> Exercise aim
Your output should be the records below, word for word and picture-free.

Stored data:
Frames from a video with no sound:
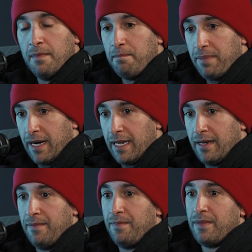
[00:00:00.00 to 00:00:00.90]
But
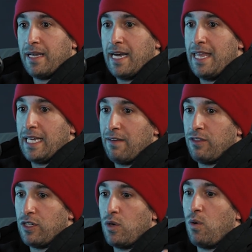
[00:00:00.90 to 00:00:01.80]
I think if
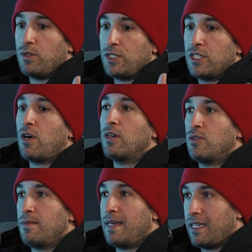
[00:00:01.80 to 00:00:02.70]
the goal starts
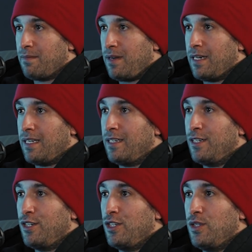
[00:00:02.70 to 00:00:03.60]
with making money,
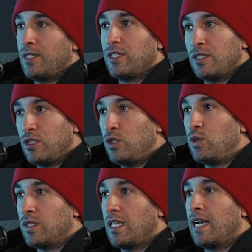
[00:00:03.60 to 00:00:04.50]
you actually
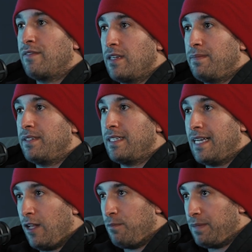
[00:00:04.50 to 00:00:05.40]
lose a lot of the ability to
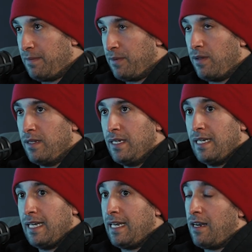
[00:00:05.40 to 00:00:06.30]
help people,
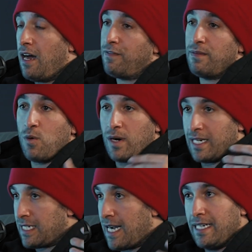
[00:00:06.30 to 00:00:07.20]
and often more
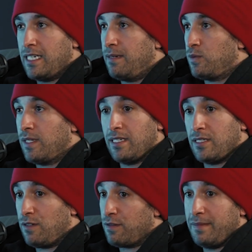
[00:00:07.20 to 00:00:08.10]
anxiety comes with it.
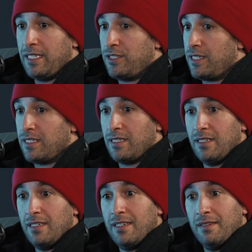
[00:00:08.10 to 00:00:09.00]
So for me, it's just
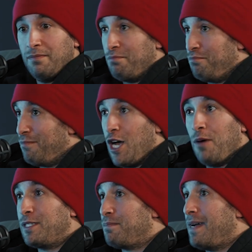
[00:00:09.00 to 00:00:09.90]

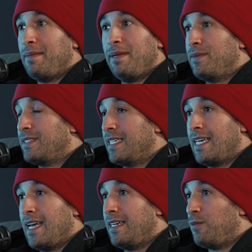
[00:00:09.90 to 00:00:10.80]
help as many people as I
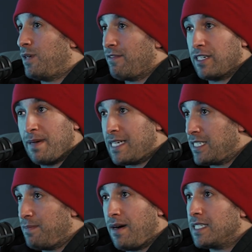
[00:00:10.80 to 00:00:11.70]
can in whatever
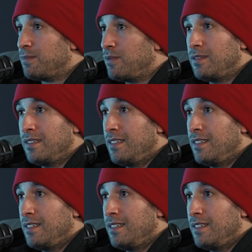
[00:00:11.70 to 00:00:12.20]
capacity possible.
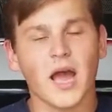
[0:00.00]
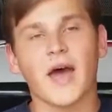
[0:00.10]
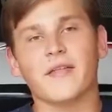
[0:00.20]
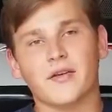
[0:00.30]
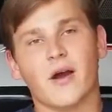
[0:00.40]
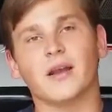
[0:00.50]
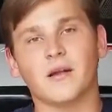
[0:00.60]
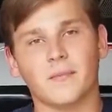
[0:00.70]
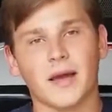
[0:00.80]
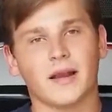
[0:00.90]
and then you end
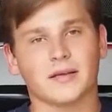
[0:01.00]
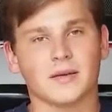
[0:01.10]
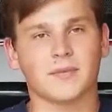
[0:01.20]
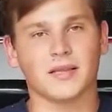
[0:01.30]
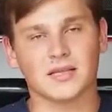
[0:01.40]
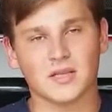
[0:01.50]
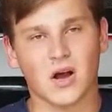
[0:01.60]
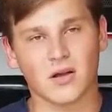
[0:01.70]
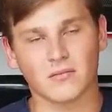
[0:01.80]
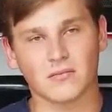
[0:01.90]
up getting something that's
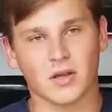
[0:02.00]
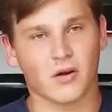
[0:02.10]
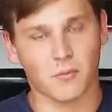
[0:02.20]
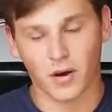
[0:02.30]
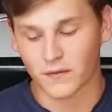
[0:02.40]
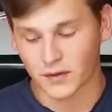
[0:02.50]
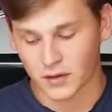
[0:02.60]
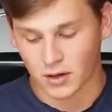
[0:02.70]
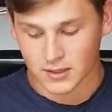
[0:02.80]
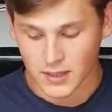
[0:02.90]
not, you know, perfect,
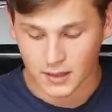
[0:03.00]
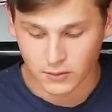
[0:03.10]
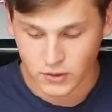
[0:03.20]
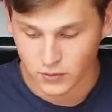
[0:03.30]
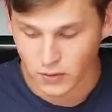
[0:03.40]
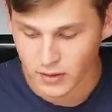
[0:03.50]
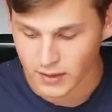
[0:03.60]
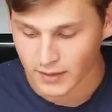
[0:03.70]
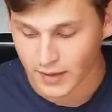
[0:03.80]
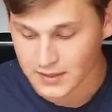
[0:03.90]
not exactly what you wanted.
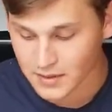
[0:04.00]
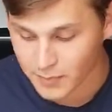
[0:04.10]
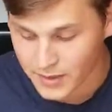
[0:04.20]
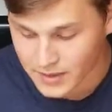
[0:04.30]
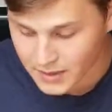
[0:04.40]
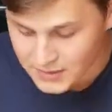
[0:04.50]
And that's a bee that's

> Task result
Frames from a video with no sound:
[00:00:00.00 to 00:00:00.90]
But
[00:00:00.90 to 00:00:01.80]
I think if
[00:00:01.80 to 00:00:02.70]
the goal starts
[00:00:02.70 to 00:00:03.60]
with making money,
[00:00:03.60 to 00:00:04.50]
you actually
[00:00:04.50 to 00:00:05.40]
lose a lot of the ability to
[00:00:05.40 to 00:00:06.30]
help people,
[00:00:06.30 to 00:00:07.20]
and often more
[00:00:07.20 to 00:00:08.10]
anxiety comes with it.
[00:00:08.10 to 00:00:09.00]
So for me, it's just
[00:00:09.00 to 00:00:09.90]

[00:00:09.90 to 00:00:10.80]
help as many people as I
[00:00:10.80 to 00:00:11.70]
can in whatever
[00:00:11.70 to 00:00:12.20]
capacity possible.
[0:00.00]
[0:00.10]
[0:00.20]
[0:00.30]
[0:00.40]
[0:00.50]
[0:00.60]
[0:00.70]
[0:00.80]
[0:00.90]
and then you end
[0:01.00]
[0:01.10]
[0:01.20]
[0:01.30]
[0:01.40]
[0:01.50]
[0:01.60]
[0:01.70]
[0:01.80]
[0:01.90]
up getting something that's
[0:02.00]
[0:02.10]
[0:02.20]
[0:02.30]
[0:02.40]
[0:02.50]
[0:02.60]
[0:02.70]
[0:02.80]
[0:02.90]
not, you know, perfect,
[0:03.00]
[0:03.10]
[0:03.20]
[0:03.30]
[0:03.40]
[0:03.50]
[0:03.60]
[0:03.70]
[0:03.80]
[0:03.90]
not exactly what you wanted.
[0:04.00]
[0:04.10]
[0:04.20]
[0:04.30]
[0:04.40]
[0:04.50]
And that's a bee that's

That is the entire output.